Re: Characters used in programming languages

From: Edward Cherlin (edward.cherlin.sy.67@aya.yale.edu)
Date: Mon May 07 2001 - 18:48:56 EDT


At 4:42 PM -0400 5/7/01, From Net Link wrote:
>#Any programming language that wants to avail itself of the rich set of
>#punctuation, brackets, and other symbols found in Unicode must have at least
>#the following features:
>#
>#1. Commonly used symbols *must* be directly available on virtually all
>#Latin-script keyboards, not just by typing convoluted dead-key or
>#Alt-sequences.

For just a few added characters, you can set keyboard shortcuts, or
assign macros to keys. For more than that, bloating a Latin-script
keyboard is not the answer, even for adding all of the Extended Latin
blocks.

>We need more shift and shift lock keys so that more than ASCII
>can be done from a keyboard.

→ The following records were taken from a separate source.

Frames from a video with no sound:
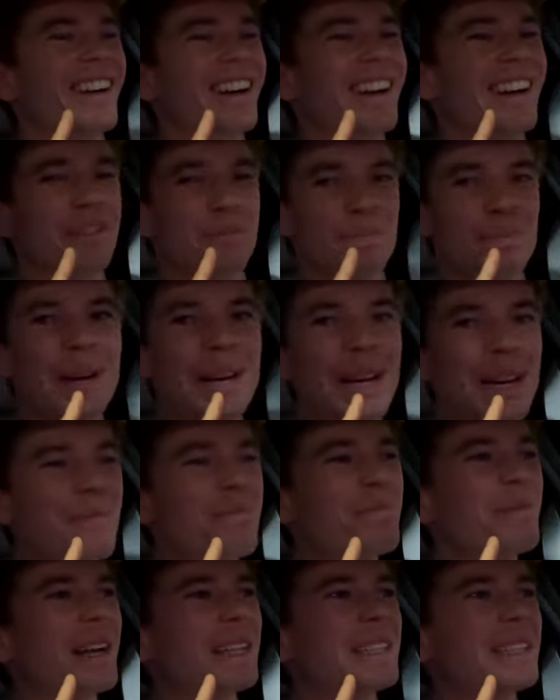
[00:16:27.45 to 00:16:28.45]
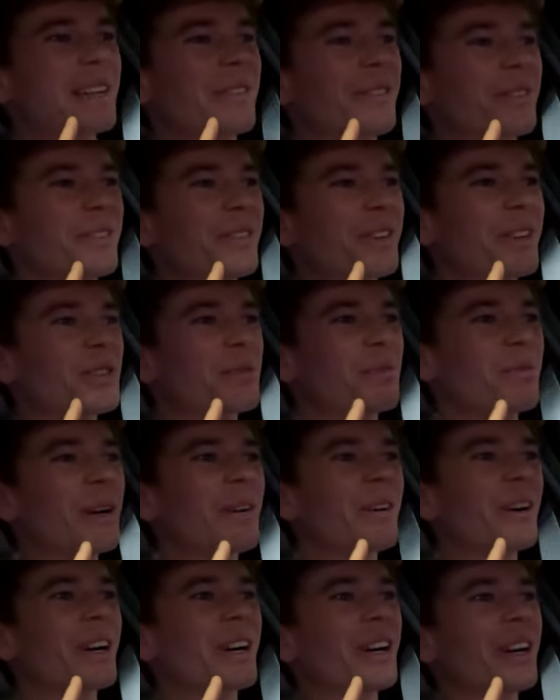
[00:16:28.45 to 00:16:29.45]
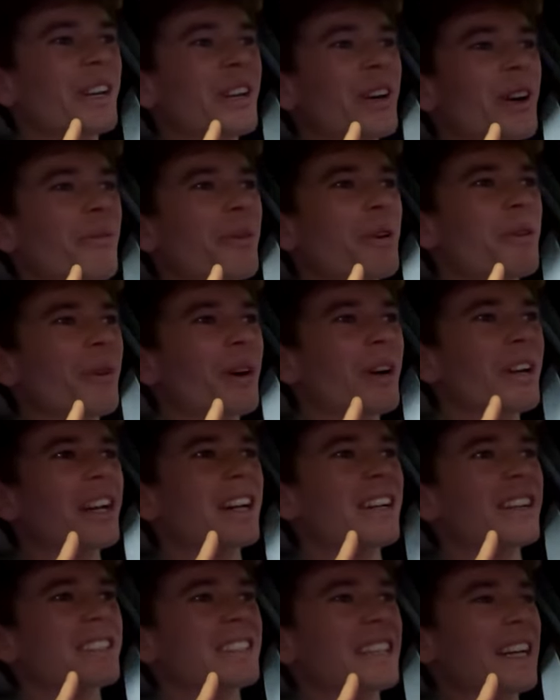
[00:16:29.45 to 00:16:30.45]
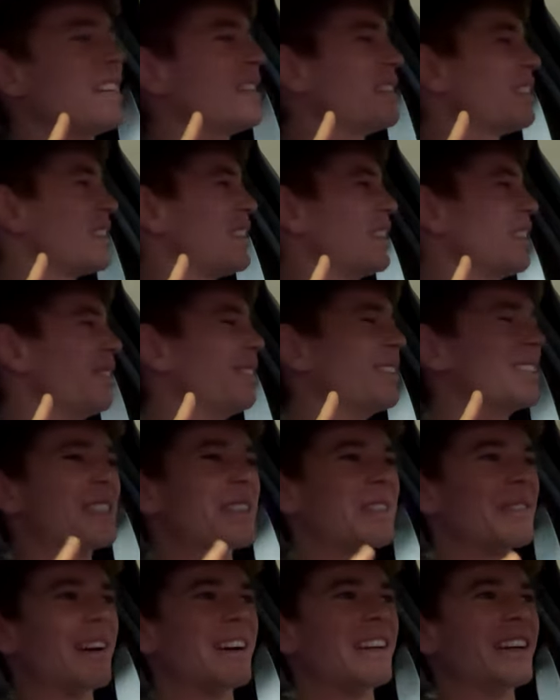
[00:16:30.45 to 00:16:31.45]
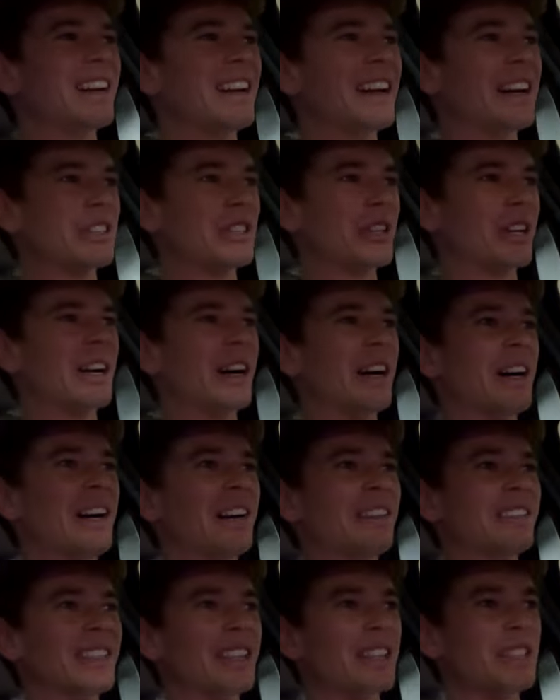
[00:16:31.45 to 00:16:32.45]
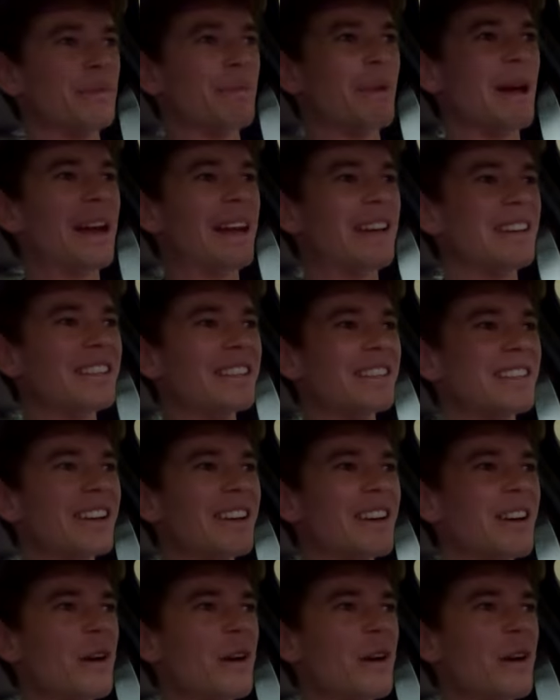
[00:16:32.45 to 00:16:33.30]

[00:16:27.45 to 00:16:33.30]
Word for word: it's pretty impressive because we were you know we weren't at a standstill which is where an electric car does best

Typing /U#### is also not acceptable.
>My program editor already uses Ctrl-Shift, Alt-Shift and Ctrl-Alt to get
>more key combinations on all the other keys but using two shift keys
>is awkward for
>anything used frequently.

Overloading Latin-script keyboards with more Buckybits is not
necessarily the best answer, although dedicated users of Wirth
machines or Emacs (Esc, Meta, Alt, Control, Shift) may tell you that
it is the only way to go. We already have usable alternatives.

o keyboard switching, the universal method for supporting multiple
alphabets and syllabaries

o picking from tables and menus, the universal method for visual entry of math

o Autocorrect functions which replace designated character sequences
with arbitrary text

o IMEs of the type used for CJK, the only practical way to support
scripts with thousands of characters.

It makes sense to use these in combination for the more complex
cases. We already have text editors and document-creation software
that can combine several of these methods on suitable operating
systems.

>We need Unicode keyboards.

One Unicode keyboard is impossible. A set of keyboards and IMEs
covering all of Unicode is certainly possible, but would take a lot
of work. For example, Cangjie for Chinese has been extended to all of
Big 5, more than 13,000 characters, but not to all of the CJK even in
the BMP. There are several hundred math characters (soon to be well
over a thousand), and numerous other non-linguistic characters.

>#2. Symbols must be easy to distinguish from each other, not just in a
>#professionally designed font but in ordinary handwriting, to prevent
>#confusion.

The only way to accomplish that in English math is to specify
alternate handwritten forms, such as the crossed '0', 'Z', and '7'
used in some programming and math contexts, and the Blackboard Bold
alphabet defined by the AMS. I defy anyone to come up with a method
for clearly distinguishing every CJK character in handwriting.

>Anything is better than looking at a < and asking,
>Is this a less than or is this an open template bracket.

There we agree.

>
>#
>#-Doug Ewell
># Fullerton, California
>#

-- 

Edward Cherlin, Spamfighter <http://www.cauce.org> "It isn't what you don't know that hurts you, it's what you know for certain that just ain't so."--Mark Twain, Josh Billings, Edwin Howard Armstrong, Will Rogers, Satchel Paige (after Thomas Jefferson)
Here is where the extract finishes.